Exercise objective: Set each entry down verbatim, omitting images.

Data section:
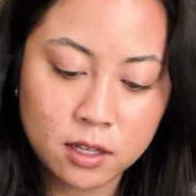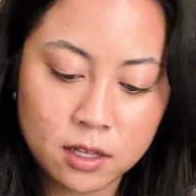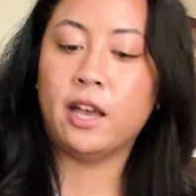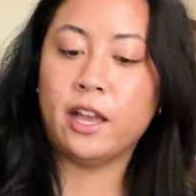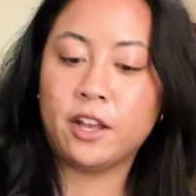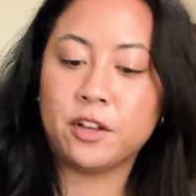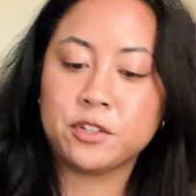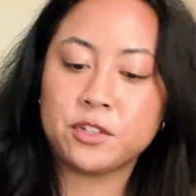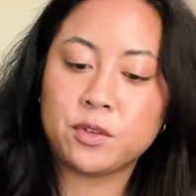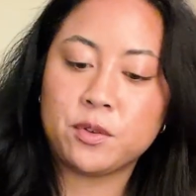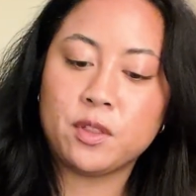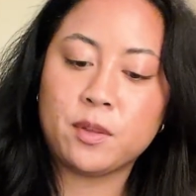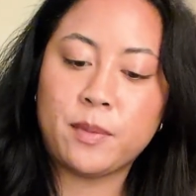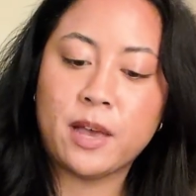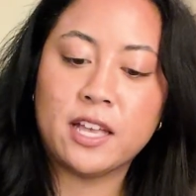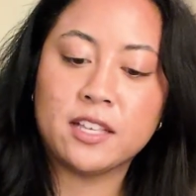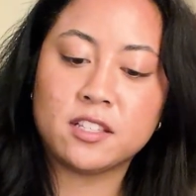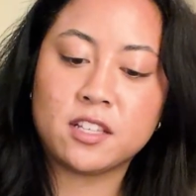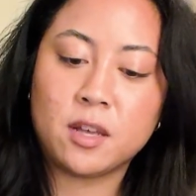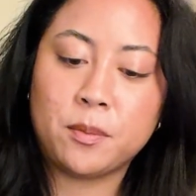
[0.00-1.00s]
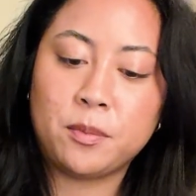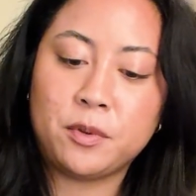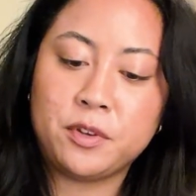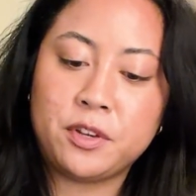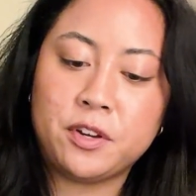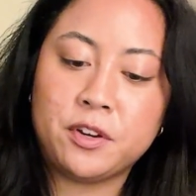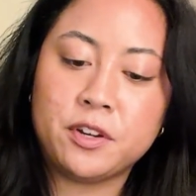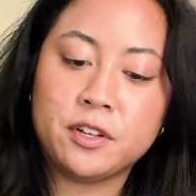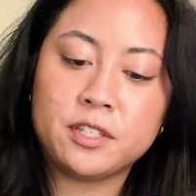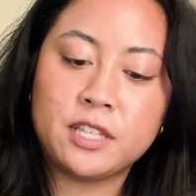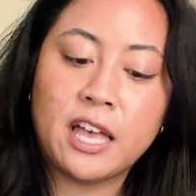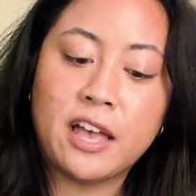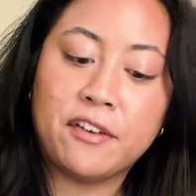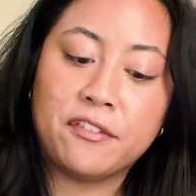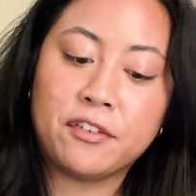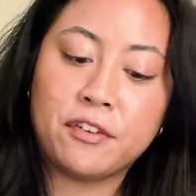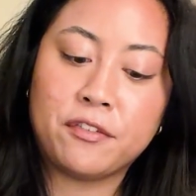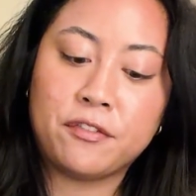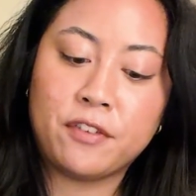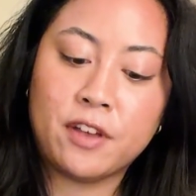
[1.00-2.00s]
I also, in the past couple years,
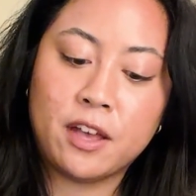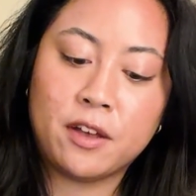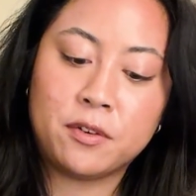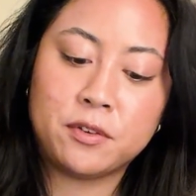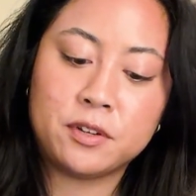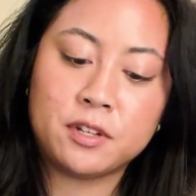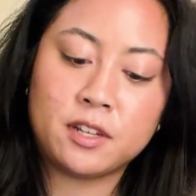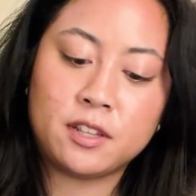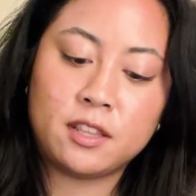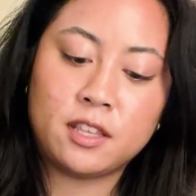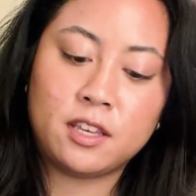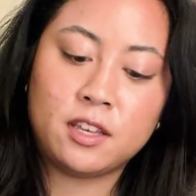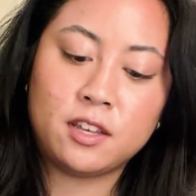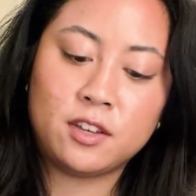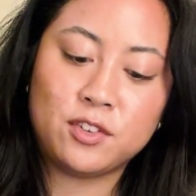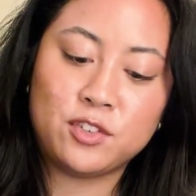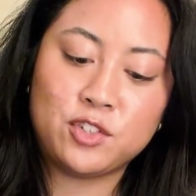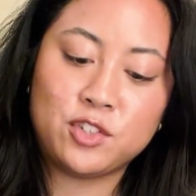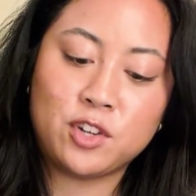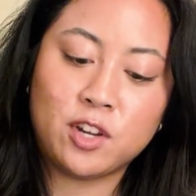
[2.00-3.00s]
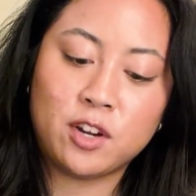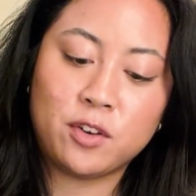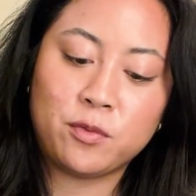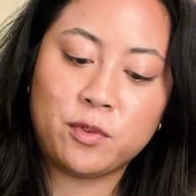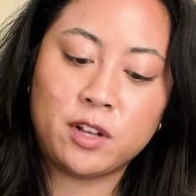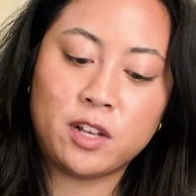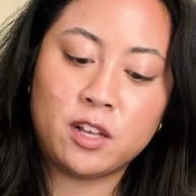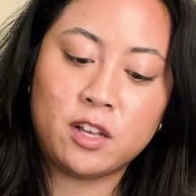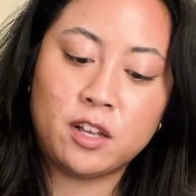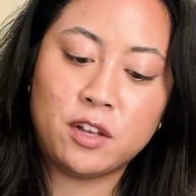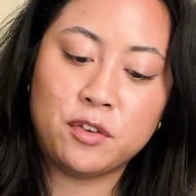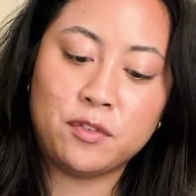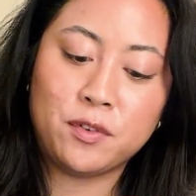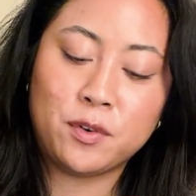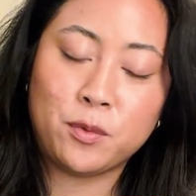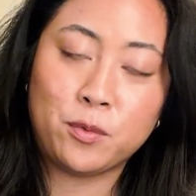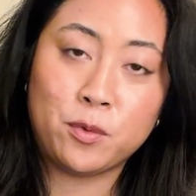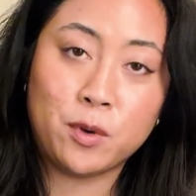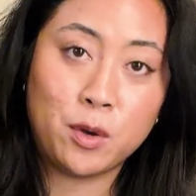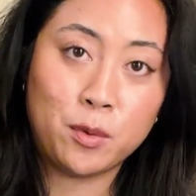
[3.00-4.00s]
have found the genre of
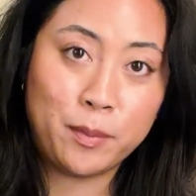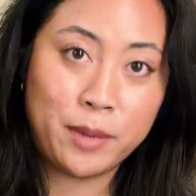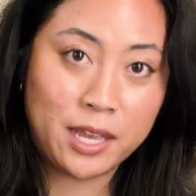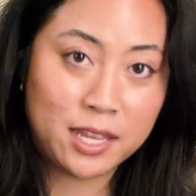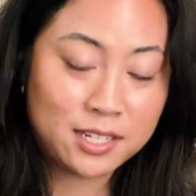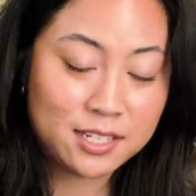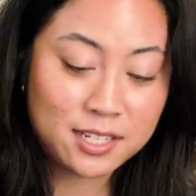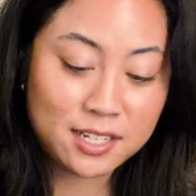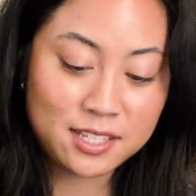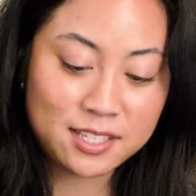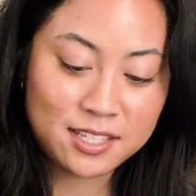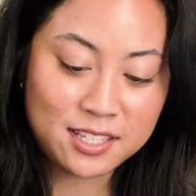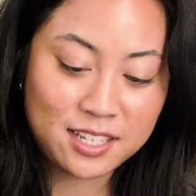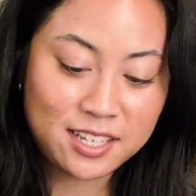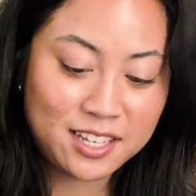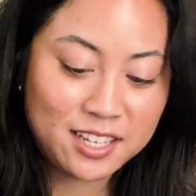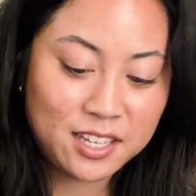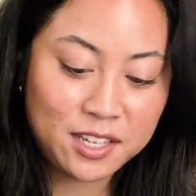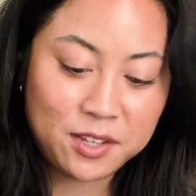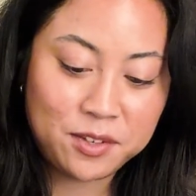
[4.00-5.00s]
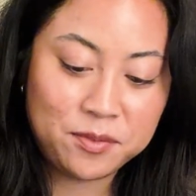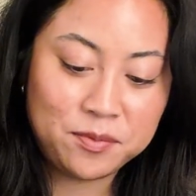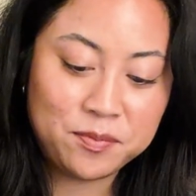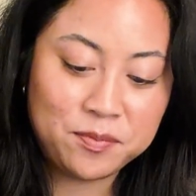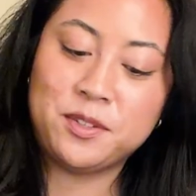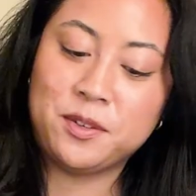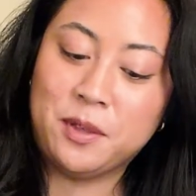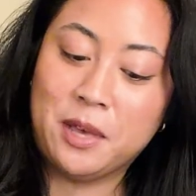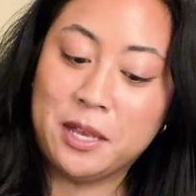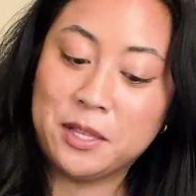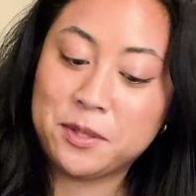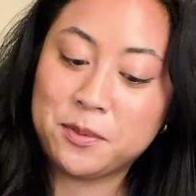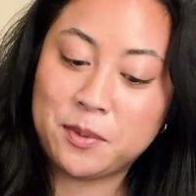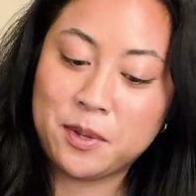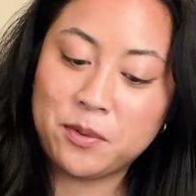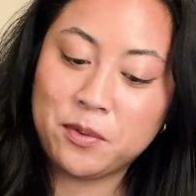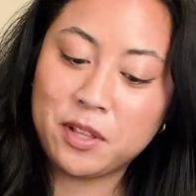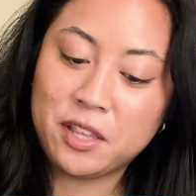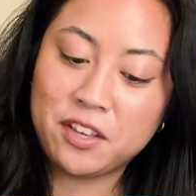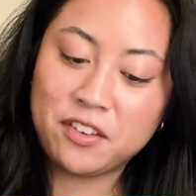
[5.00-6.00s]
romantasy, so that's
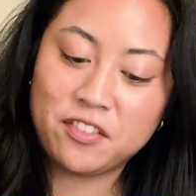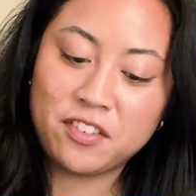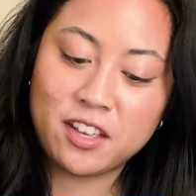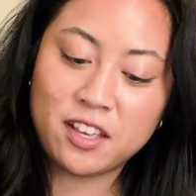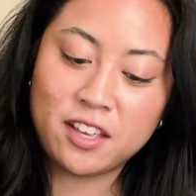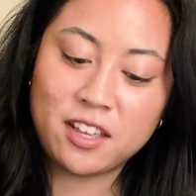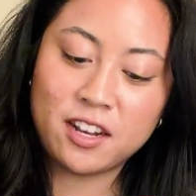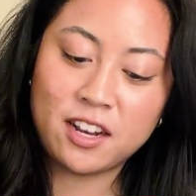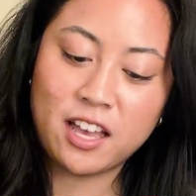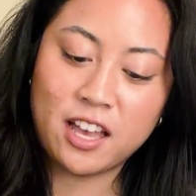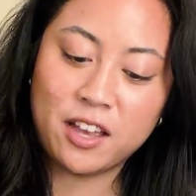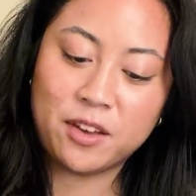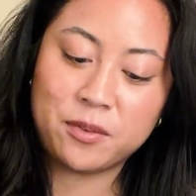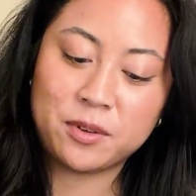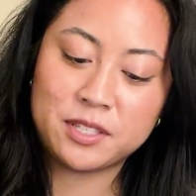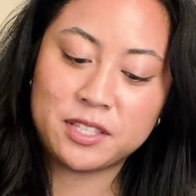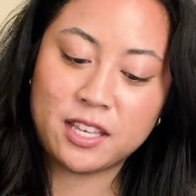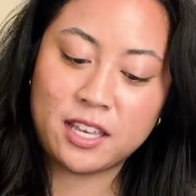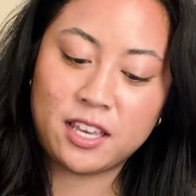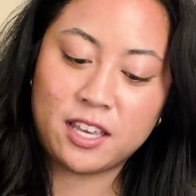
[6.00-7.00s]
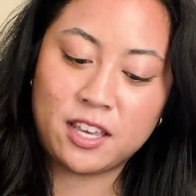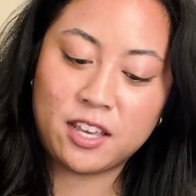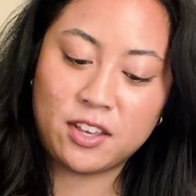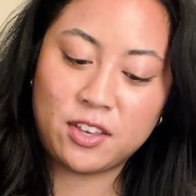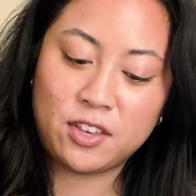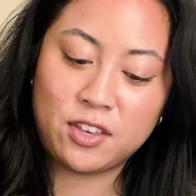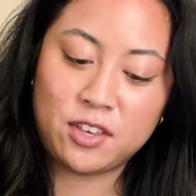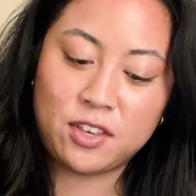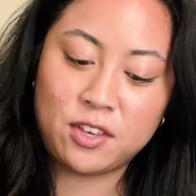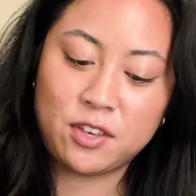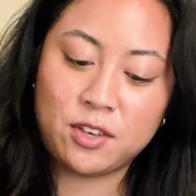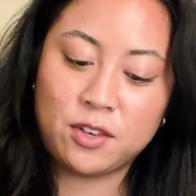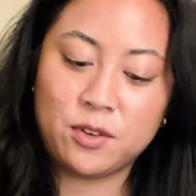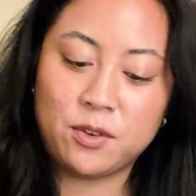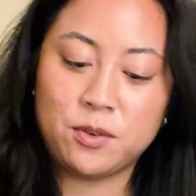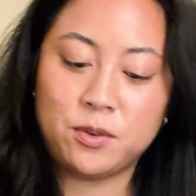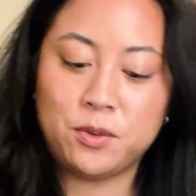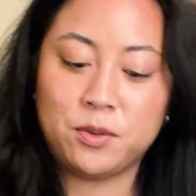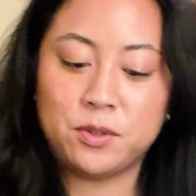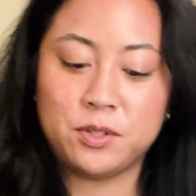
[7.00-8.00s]
been really fun. I was a
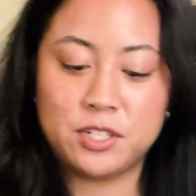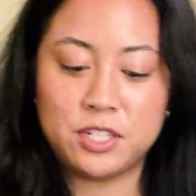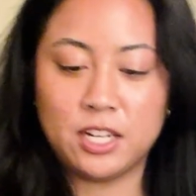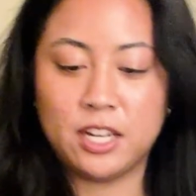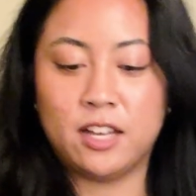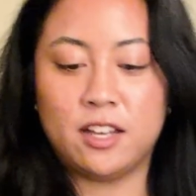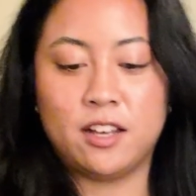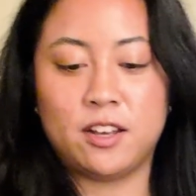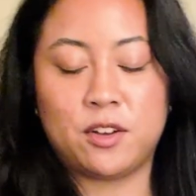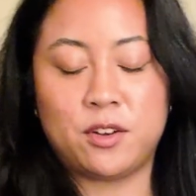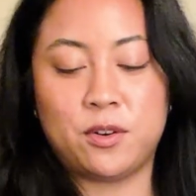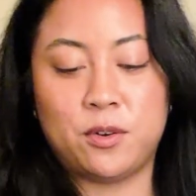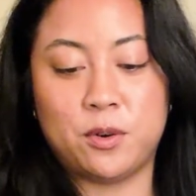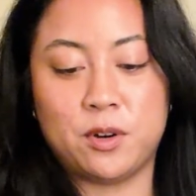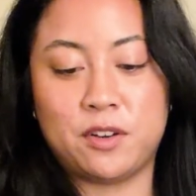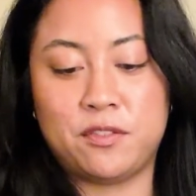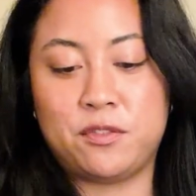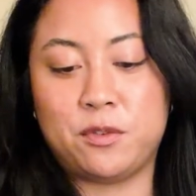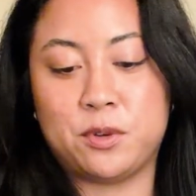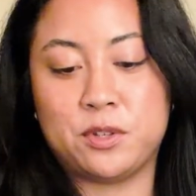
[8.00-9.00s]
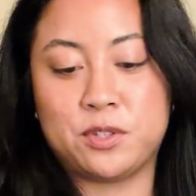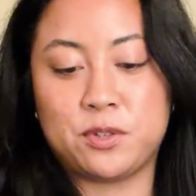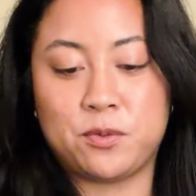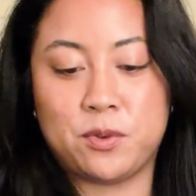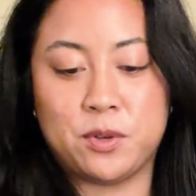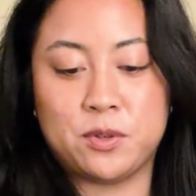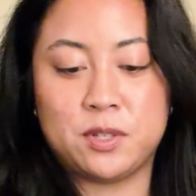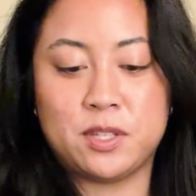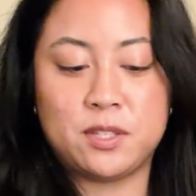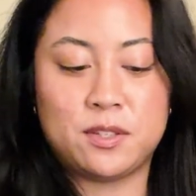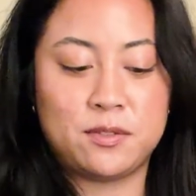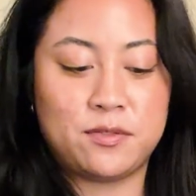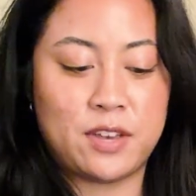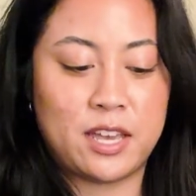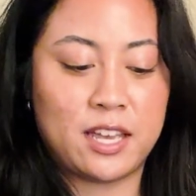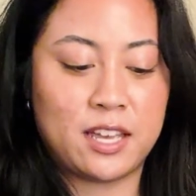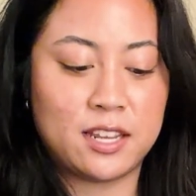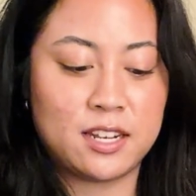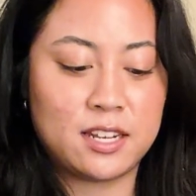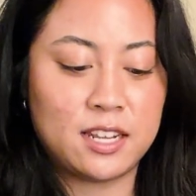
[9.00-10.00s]
huge A Court of Thorns and Roses
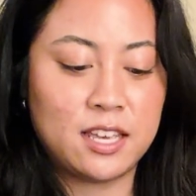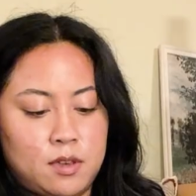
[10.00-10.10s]
fan.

Reply to the exercise:
[0.00-1.00s]
[1.00-2.00s]
I also, in the past couple years,
[2.00-3.00s]
[3.00-4.00s]
have found the genre of
[4.00-5.00s]
[5.00-6.00s]
romantasy, so that's
[6.00-7.00s]
[7.00-8.00s]
been really fun. I was a
[8.00-9.00s]
[9.00-10.00s]
huge A Court of Thorns and Roses
[10.00-10.10s]
fan.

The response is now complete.